* [EXERCISE INSTRUCTIONS]:
Repeat word for word the lines from the one containing "(502.59 s to 503.59 s)" to the end of the material below, and leave all pictures out.

──────────

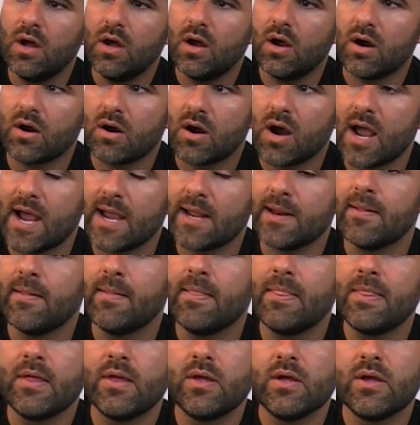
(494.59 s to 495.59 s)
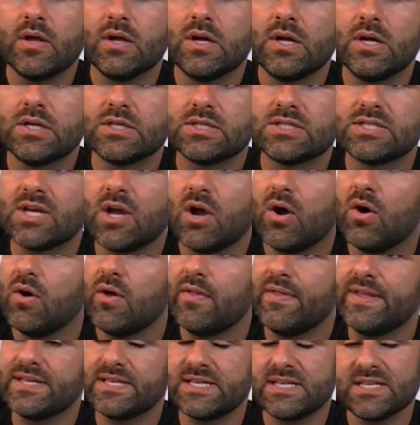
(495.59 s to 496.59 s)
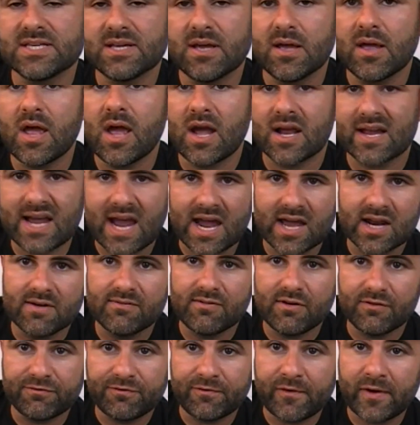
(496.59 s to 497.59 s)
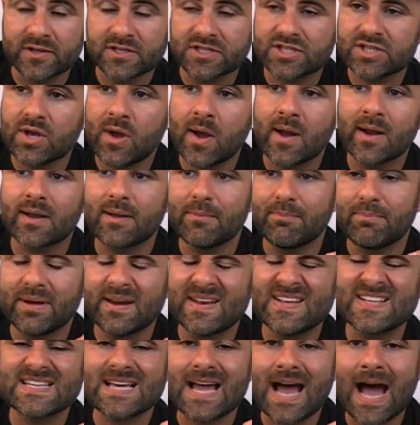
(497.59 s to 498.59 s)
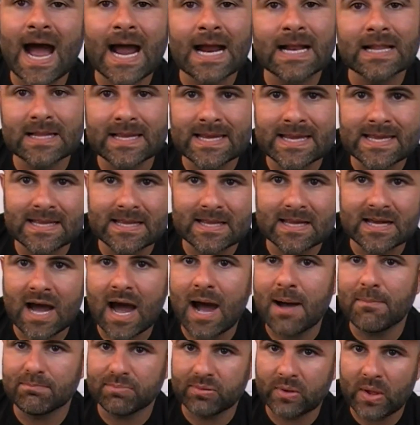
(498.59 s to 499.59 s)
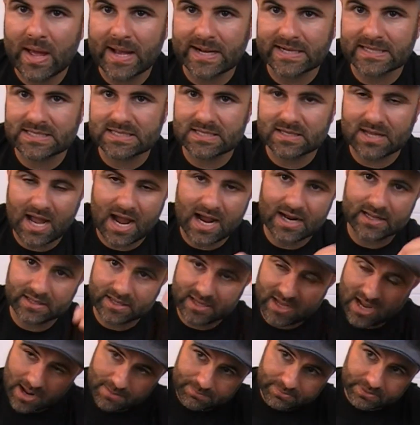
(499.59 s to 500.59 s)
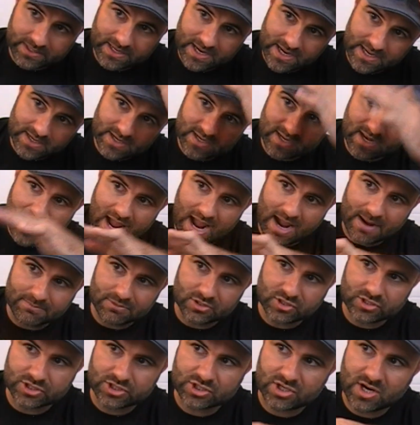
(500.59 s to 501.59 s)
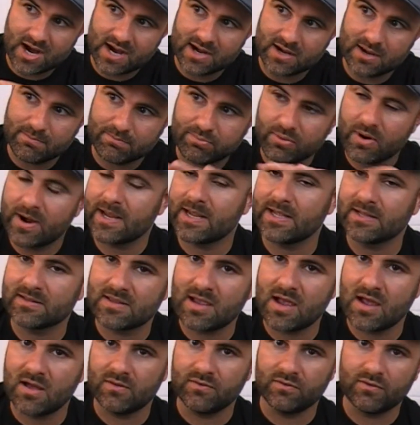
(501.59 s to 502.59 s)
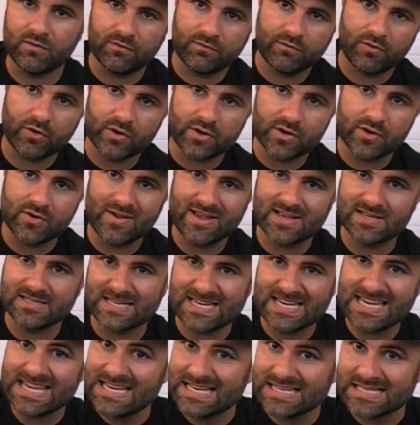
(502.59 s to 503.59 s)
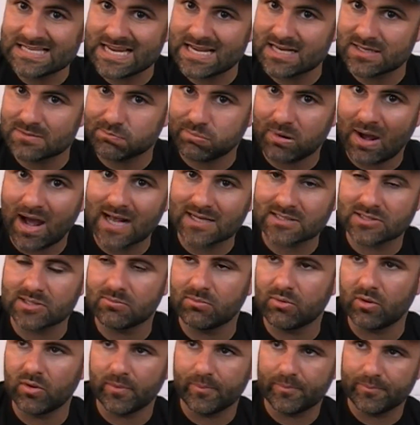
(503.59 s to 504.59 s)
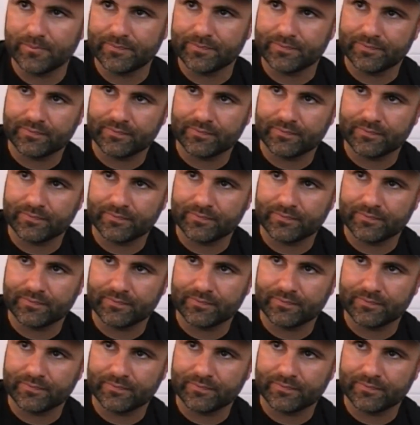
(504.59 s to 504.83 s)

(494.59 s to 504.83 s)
Alright, so this is a kind of a fun song, but it's highly complex, highly complicated. I'm just trying to break it down for you as easy as possible.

──────────

* [RESULT OF THIS EXERCISE]:
(502.59 s to 503.59 s)
(503.59 s to 504.59 s)
(504.59 s to 504.83 s)

(494.59 s to 504.83 s)
Alright, so this is a kind of a fun song, but it's highly complex, highly complicated. I'm just trying to break it down for you as easy as possible.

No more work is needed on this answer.